A “hundred” hospitals, according to the Ministry of Health, had to trigger their white plan this weekend, in other words recalling staff normally on leave and rescheduling operations to cope with the influx of patients. The fault is the flu, which started early this year just before Christmas and continues to gain ground. At the beginning of January, nearly 4,000 patients had to be hospitalized after presenting to the emergency room for respiratory syndromes.
If the epidemic is intense, and it causes tensions rarely seen in healthcare establishments in recent years, some specialists nevertheless refuse to qualify it as “exceptional”, at least for the moment. Like Professor Marie-Anne Rameix-Welti, head of the National Reference Center for Respiratory Infections at the Pasteur Institute in Paris. “We have already experienced episodes of flu of the same magnitude. In the city, the circulation of the virus is currently not much higher than in other years,” she notes.
An analysis shared by Professor Antoine Flahault, director of the Institute of Global Health in Geneva and specialist in influenza: “The epidemic of winter 2024-2025 resembles for the moment in every way an epidemic of one year of medium to large size, although we will of course only be able to specify this assessment after the peak, which does not yet seem to have been reached.”
Three different viruses in circulation
How can we explain, in these conditions, that hospitals are overflowing? For Marie-Anne Rameix-Welti, the explanation is more to be found in the difficulties specific to the healthcare system, combined with the early timing of the epidemic, which started just before the Christmas holidays. “During the holiday period, the relay in community medicine was perhaps a little less important. And we know that healthcare establishments were already under pressure before the arrival of the flu,” she underlines.
Because the viruses currently present in France do not present any notable particularity. “No data indicates at this stage that the circulating strains have an exacerbated virulence,” notes Antoine Flahault. Main difference with recent years: three viral strains are currently circulating, compared to two usually – two A viruses (one H1N1 and one H3N2) and one B virus. Each of these viruses attacks different age groups in the population more severely.
Type B flu is often more severe for younger people. The H1N1 virus mainly affects 18-59 year olds. As for H3N2, it causes severe forms more in elderly people, who were not exposed to it in their childhood because it appeared in the 1960s. This concomitant presence of three viruses is not, however, enough to explain the current situation. according to Marie-Anne Rameix-Welti: “H3N2 is gaining momentum, but until recent days, it circulated relatively little.”
Insufficient vaccination
Rather than the characteristics of the viruses, the insufficient vaccination of the population seems to weigh again this winter. If the figures are missing because the campaign is not yet over, The Parisian indicated in mid-November that the number of doses delivered to pharmacies was falling – 5.9 million doses compared to 6.7 million a year earlier. From one year to the next, the share of the immunized population, including among populations at risk, continues to erode.

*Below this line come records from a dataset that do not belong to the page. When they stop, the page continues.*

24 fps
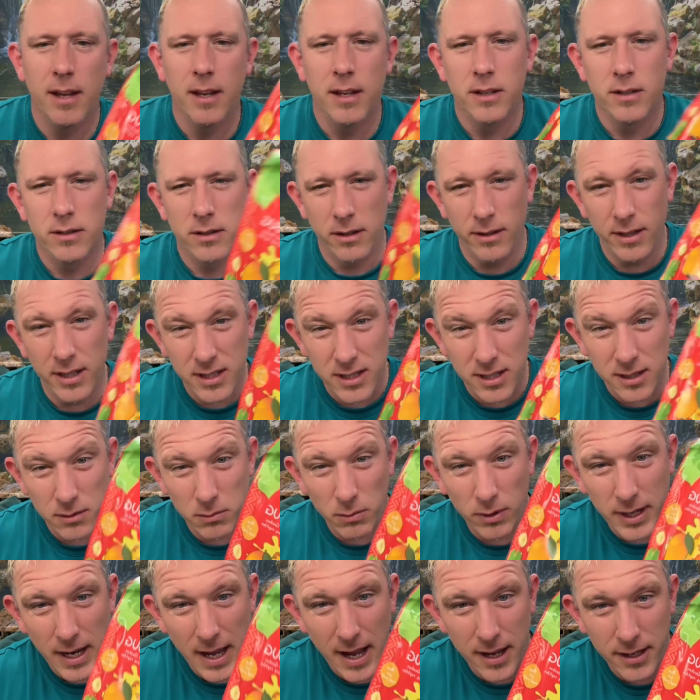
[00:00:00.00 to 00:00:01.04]
So this is the
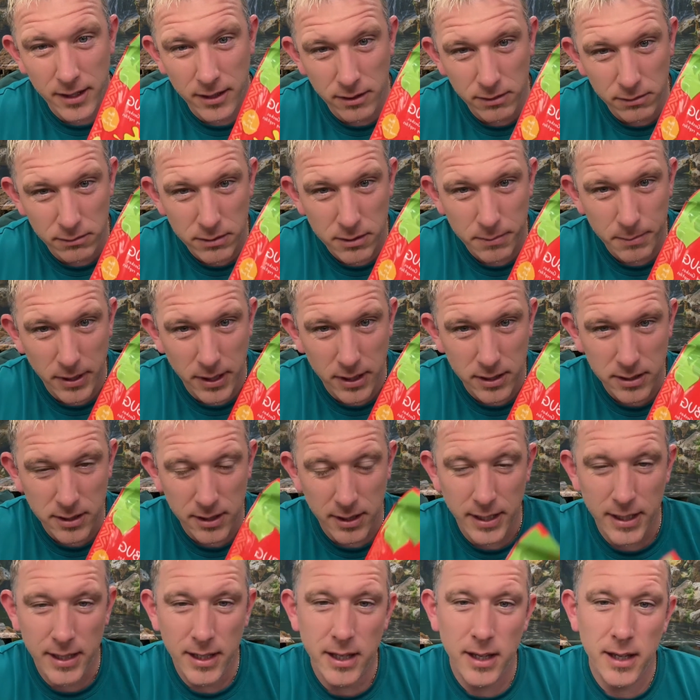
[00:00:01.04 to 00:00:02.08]
one I use
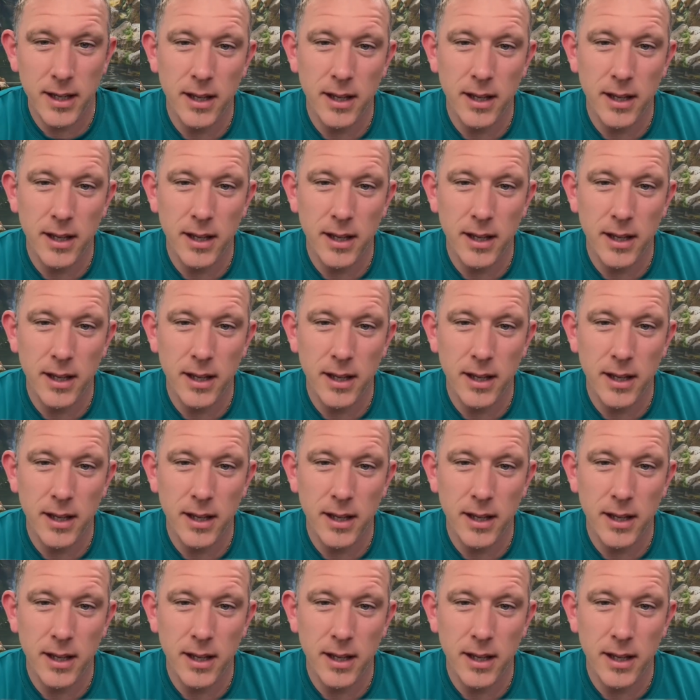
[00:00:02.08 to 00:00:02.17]
personally.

Regrettable, since so far the vaccine seems rather protective. “The first, still very preliminary, data show that it prevents infection in 40% of immunized people,” specifies Marie-Anne Rameix-Welti. We know that these performances vary every year. But this winter, the strains selected correspond to the viruses in circulation. At least for the moment, because the H3N2 vaccine strain seems a little less suitable: if this virus were to take up more space, this could degrade the effectiveness of the vaccine.

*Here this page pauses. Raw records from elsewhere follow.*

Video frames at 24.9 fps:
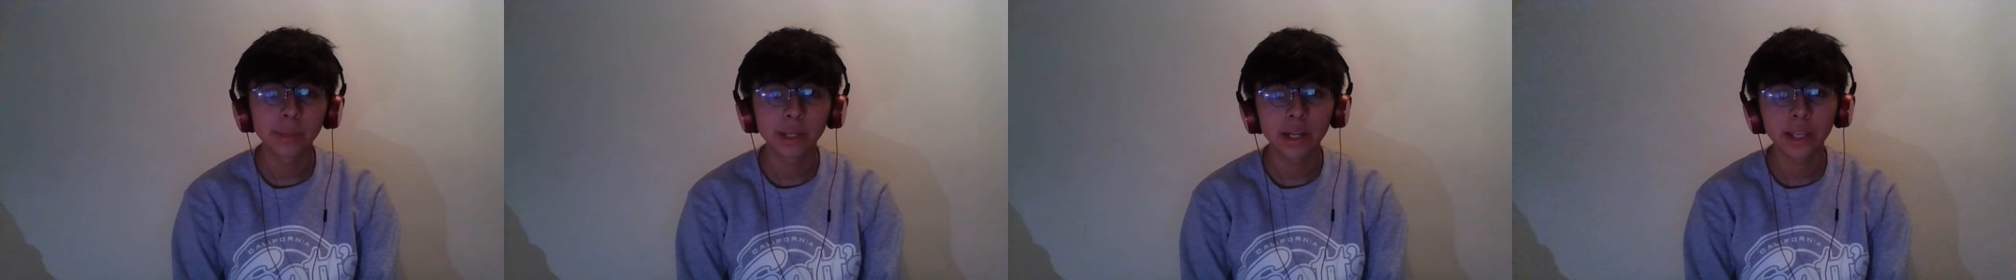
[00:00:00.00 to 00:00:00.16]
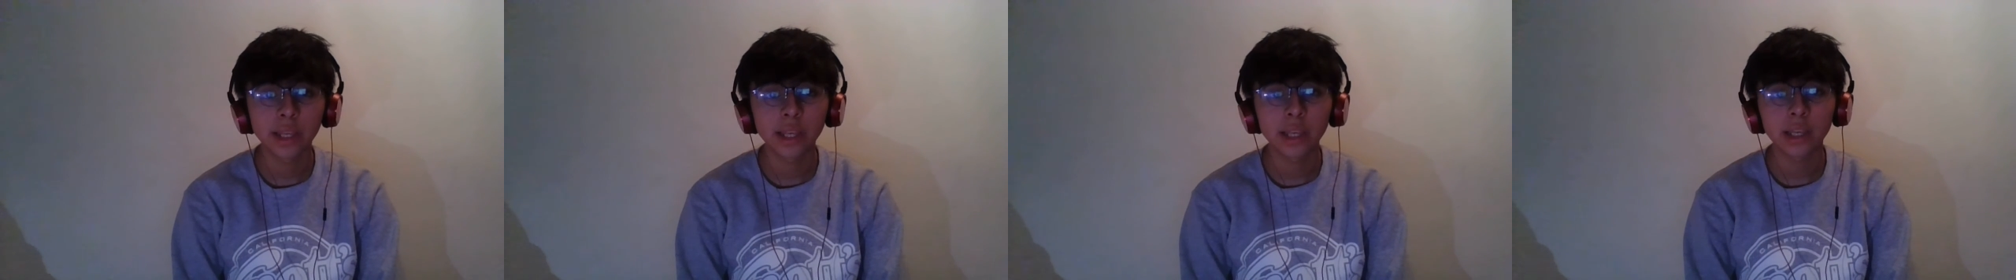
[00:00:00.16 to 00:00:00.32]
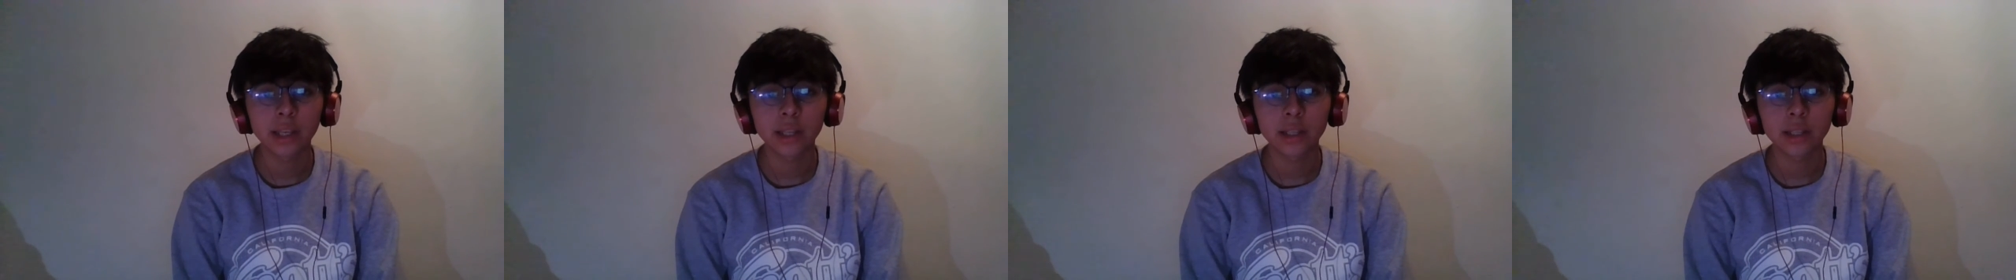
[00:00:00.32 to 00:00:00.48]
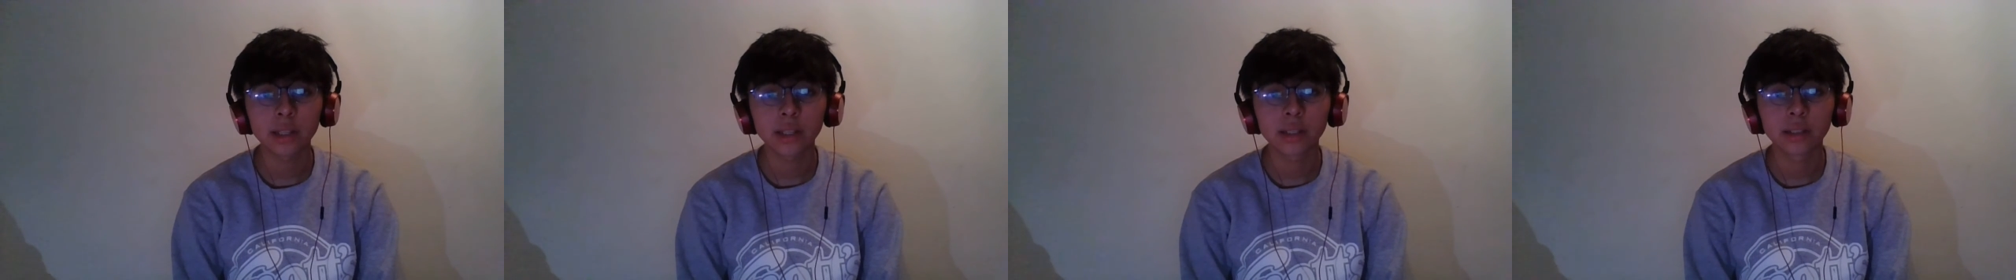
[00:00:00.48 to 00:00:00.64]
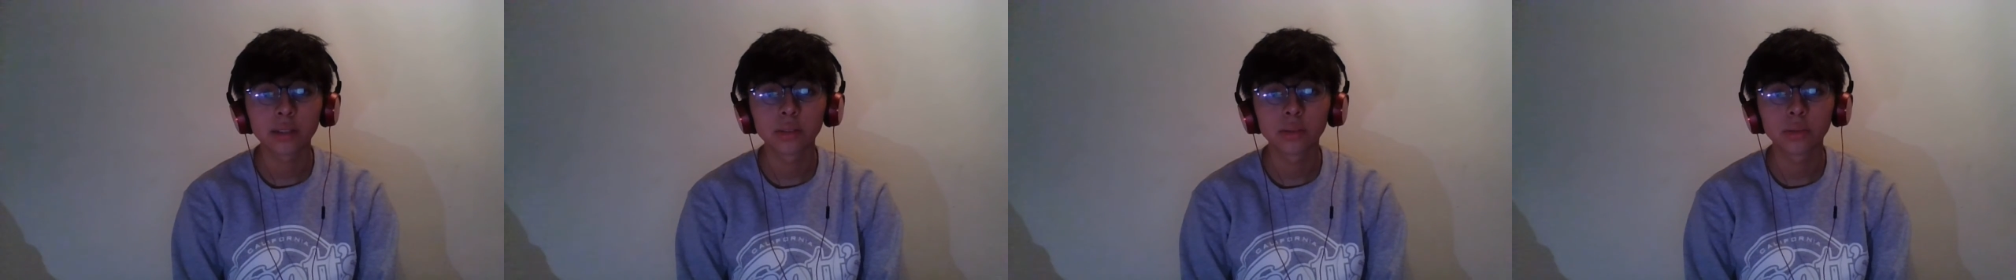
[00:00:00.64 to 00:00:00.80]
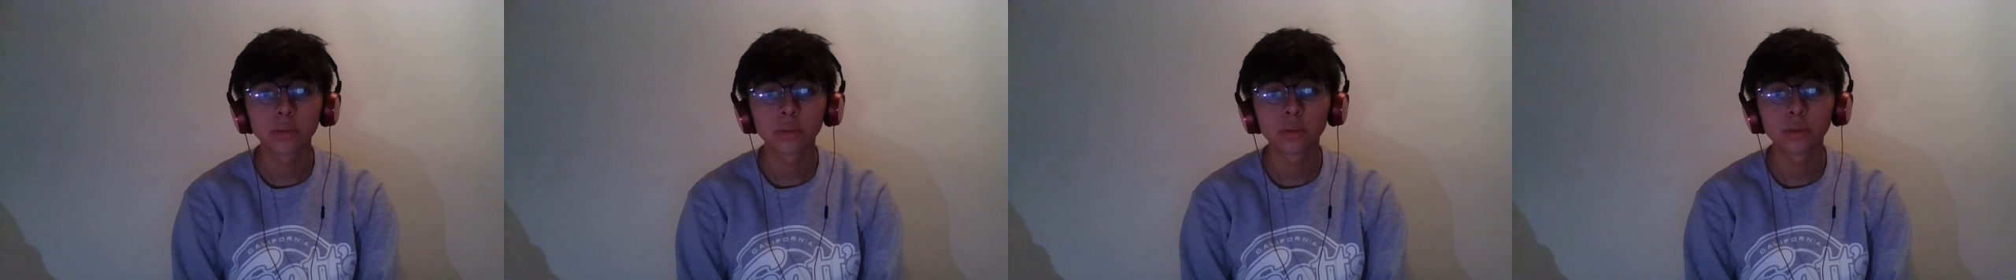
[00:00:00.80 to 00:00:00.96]
meeting
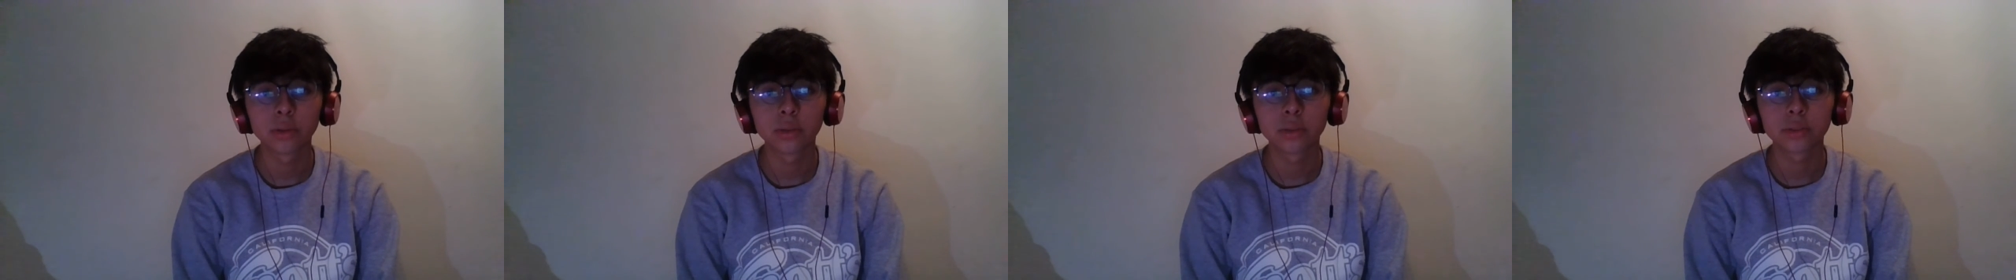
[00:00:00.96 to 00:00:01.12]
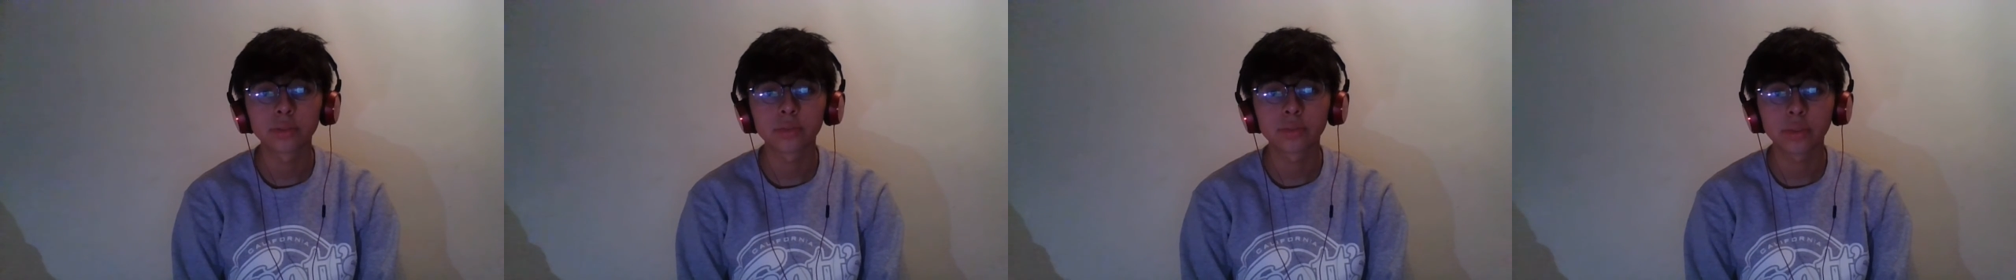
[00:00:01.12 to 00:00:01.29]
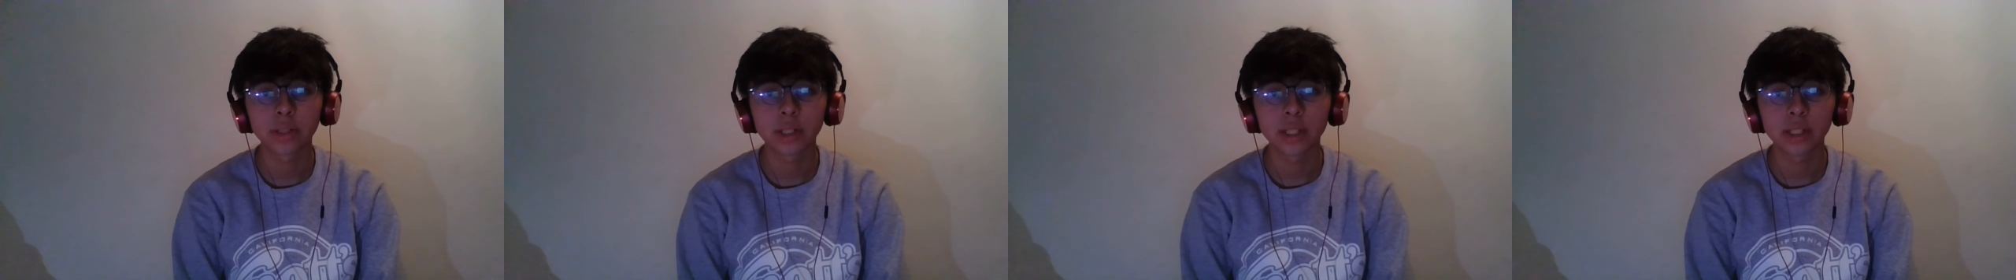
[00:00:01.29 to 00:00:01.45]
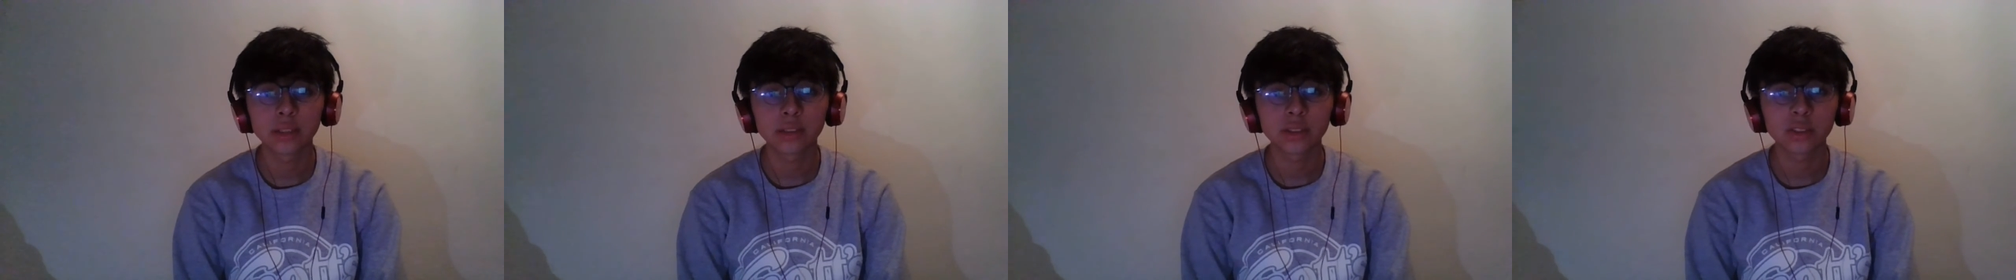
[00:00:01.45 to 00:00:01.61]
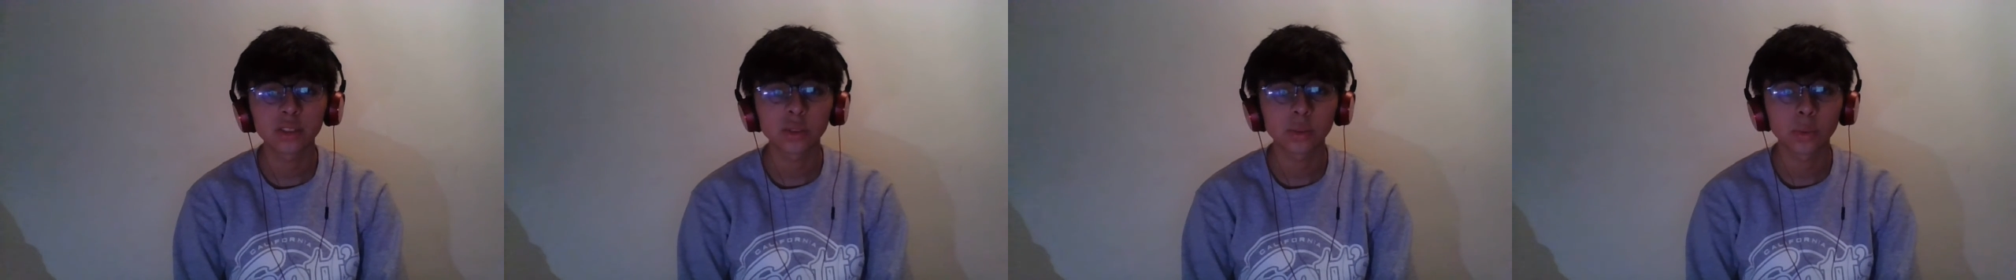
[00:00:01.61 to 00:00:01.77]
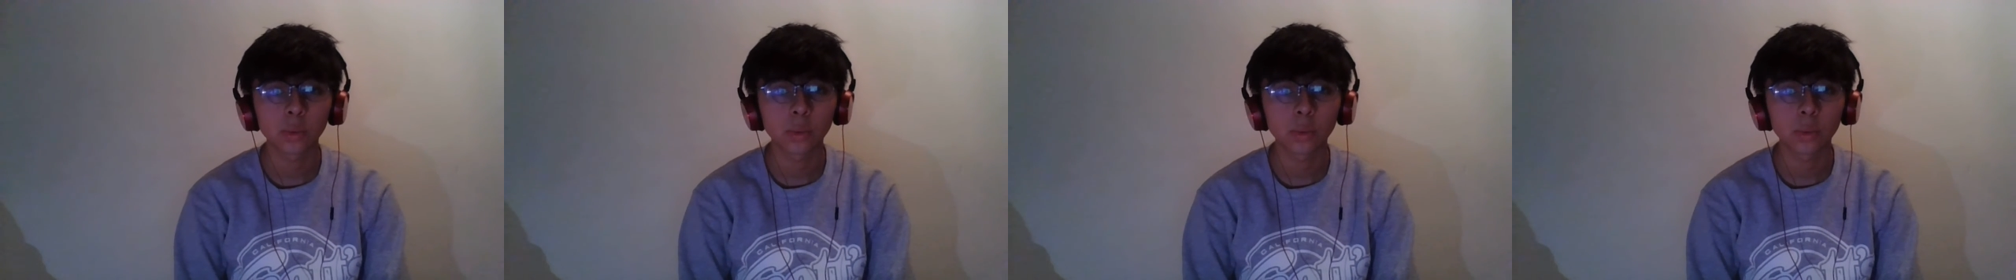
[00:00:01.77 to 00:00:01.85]
those friends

However, it is impossible to know how the epidemic will evolve in the coming days and weeks. Many factors come into play. The return of children to school, the traditional driver of epidemics. The weather, the cold being more favorable to the virus. “The B virus could disappear more quickly than in other years, and give a shorter epidemic, H3N2 could gain momentum… with influenza viruses, we can expect anything,” summarizes Professor Rameix-Welti. One thing is certain: there is still time to get vaccinated to protect yourself from a disease that we too often forget can be severe. Even lethal.